Elle se traduit communément par des "engourdissements et des picotements" désagréables voire douloureux, mais peut aussi, chez "environ un tiers" des patients touchés, entraîner une "douleur de brûlure continue et permanente", détaille ce spécialiste de la douleur au centre de cancérologie de l'université du Texas MD Anderson.

Les symptômes peuvent également inclure des troubles de la marche et d'autres complications handicapantes qui peuvent perdurer bien après la chimiothérapie et affecter durablement la vie du patient.

Au-delà de la qualité de vie, cette complication pèse également sur les chances de survie des patients, car les oncologues sont souvent contraints de réduire ou d'arrêter prématurément la chimiothérapie.

- Préservation des nerfs -

Un problème épineux que la psilocybine pourrait éviter, espèrent les auteurs. Ces derniers se sont intéressés à son action sur la neuropathie quasiment par hasard: alors qu'ils étudiaient la manière dont le cancer détourne le système nerveux pour évoluer chez des souris, ils ont découvert que la substance semblait éviter l'apparition de l'effet secondaire.

D'autres expériences menées par la suite ont mis en évidence son rôle dans la protection des nerfs sensoriels et la stimulation, au sein de ceux-ci, du transport des mitochondries, les "centrales énergétiques" des cellules.

Un élément clé, car la chimiothérapie détruit les "rails" microscopiques qui permettent à ces dernières d'acheminer de l'énergie jusqu'au bout des mains et des pieds, occasionnant la mort des terminaisons nerveuses à ces extrémités.

La psilocybine semble également agir au niveau du cerveau, en préservant notamment son activité électrique mise à mal par la chimiothérapie.

La prise de deux doses de cette substance psychédélique en amont du traitement suffisait ainsi à empêcher chez les rongeurs l'apparition d'hypersensibilité douloureuse pendant jusqu'à six cycles consécutifs de chimiothérapie. Et tout cela sans perturber ni le système immunitaire ni l'action anti-tumorale du traitement.

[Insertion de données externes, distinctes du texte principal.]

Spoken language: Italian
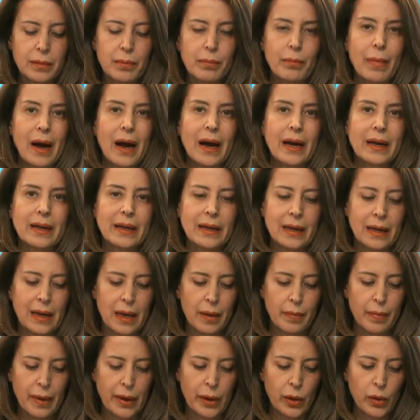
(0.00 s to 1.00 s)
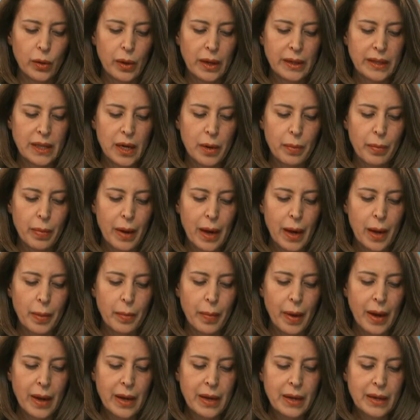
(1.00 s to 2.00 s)
Mai le parole del
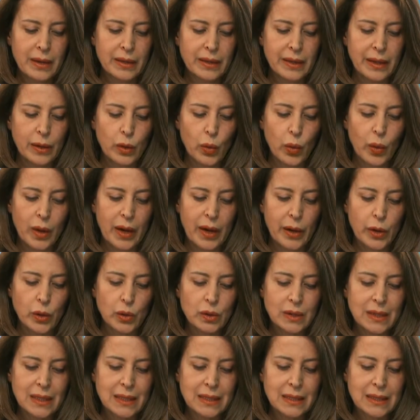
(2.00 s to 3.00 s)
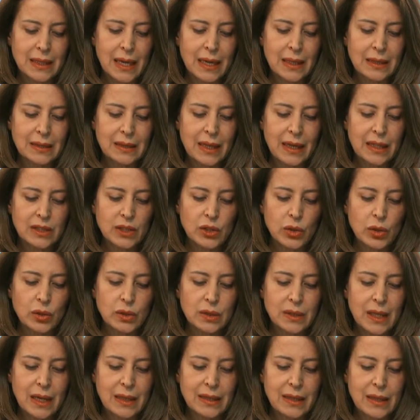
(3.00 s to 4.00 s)
Papa in quella notte santa sono
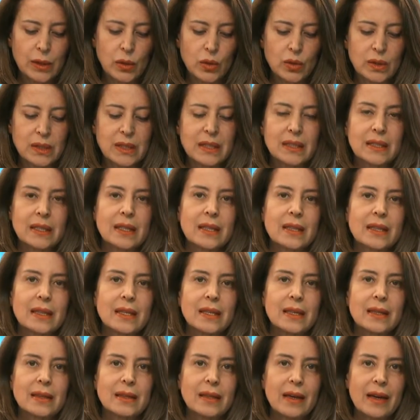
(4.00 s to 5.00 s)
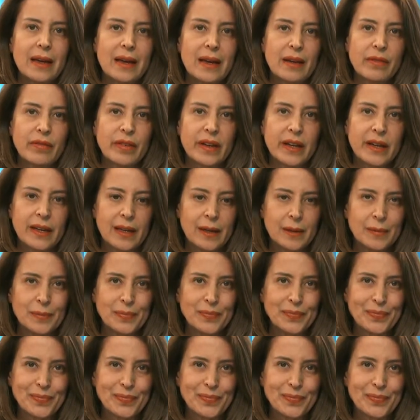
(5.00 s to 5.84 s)
state così sentite e vere.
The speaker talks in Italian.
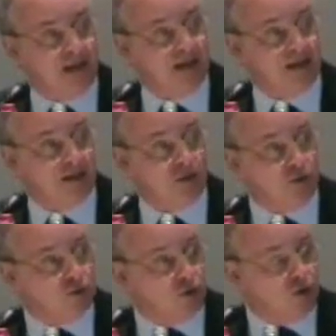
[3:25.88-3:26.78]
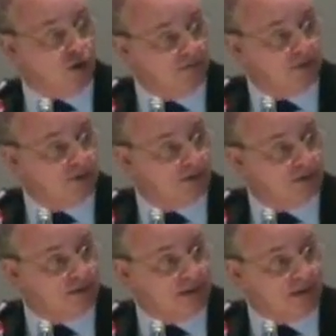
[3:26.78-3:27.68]
che il conto
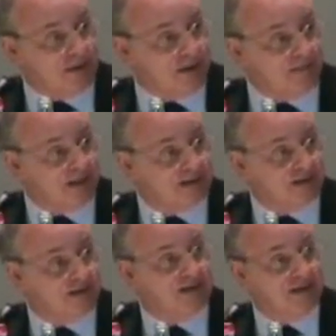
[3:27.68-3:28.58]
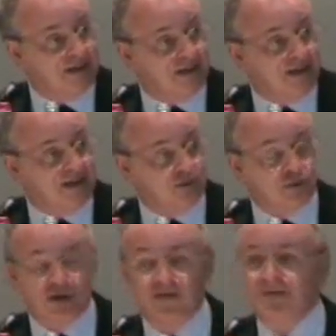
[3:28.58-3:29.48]
economico della Parmalat
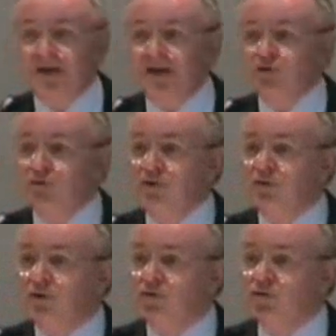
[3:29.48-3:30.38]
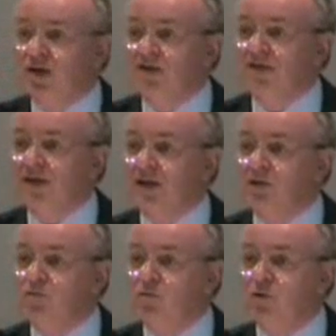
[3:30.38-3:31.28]
intanto stava in pareggio in quanto risultava
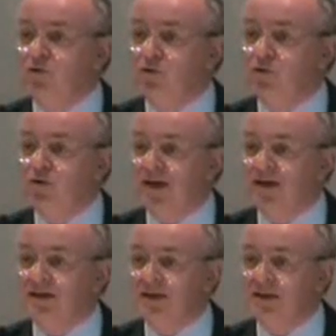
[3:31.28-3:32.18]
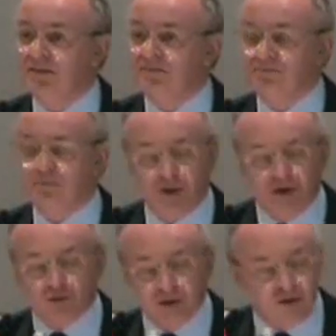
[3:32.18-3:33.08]
avere un conto corrente,
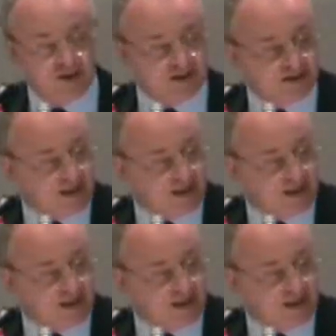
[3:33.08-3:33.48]
poi risultato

- Attention à l'auto-médication -

Cette découverte est "très prometteuse", salue auprès de l'AFP Kristy Townsend, professeure en neurobiologie à l'université d'Etat de l'Ohio, qui n'a pas participé à l'étude.

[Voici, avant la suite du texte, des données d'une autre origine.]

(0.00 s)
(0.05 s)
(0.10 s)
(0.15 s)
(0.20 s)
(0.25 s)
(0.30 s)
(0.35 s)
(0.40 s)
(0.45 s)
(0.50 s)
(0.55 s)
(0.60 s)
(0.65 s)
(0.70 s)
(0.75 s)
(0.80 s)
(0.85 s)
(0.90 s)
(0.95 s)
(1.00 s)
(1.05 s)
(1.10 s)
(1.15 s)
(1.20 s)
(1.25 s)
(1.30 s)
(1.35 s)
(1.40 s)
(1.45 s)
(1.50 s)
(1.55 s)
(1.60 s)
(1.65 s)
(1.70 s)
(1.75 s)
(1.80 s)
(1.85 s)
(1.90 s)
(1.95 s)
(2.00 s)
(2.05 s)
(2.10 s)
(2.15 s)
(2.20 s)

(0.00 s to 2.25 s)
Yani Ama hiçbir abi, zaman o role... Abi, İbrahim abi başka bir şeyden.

D'autant plus que l'effet protecteur de la psilocybine ne semble pas lié à ses effets hallucinogènes: une version non hallucinogène de la molécule a démontré le même effet en laboratoire, pointe-t-elle.

Toutefois, avant de pouvoir imaginer l'inclure aux protocoles de soins de patients, il faudra réaliser des études supplémentaires, notamment sur l'homme "afin de s'assurer de son efficacité et de sa sécurité", prévient Mme Townsend.

Un long processus qui devrait toutefois être facilité par l'essor que connaît la recherche médicale sur les substances psychédéliques et la levée de restrictions en ce sens annoncée par l'administration Trump en avril, espèrent les chercheurs.

Le centre de cancérologie de l'université du Texas MD Anderson va ainsi lancer à l'automne un essai clinique sur des patients cancéreux, prévu pour durer jusqu'en 2031.

En attendant, attention à ne pas céder à la tentation de l'auto-médication, insistent les auteurs.

Car bien que la consommation de psilocybine soit légale dans une poignée d'Etats américains, cette substance a un effet "amplificateur" et sa prise sans encadrement adapté pourrait considérablement dégrader l'état du patient, déjà émotionnellement éprouvé par le cancer, prévient le psychiatre Gregory Jones, qui a également participé à l'étude.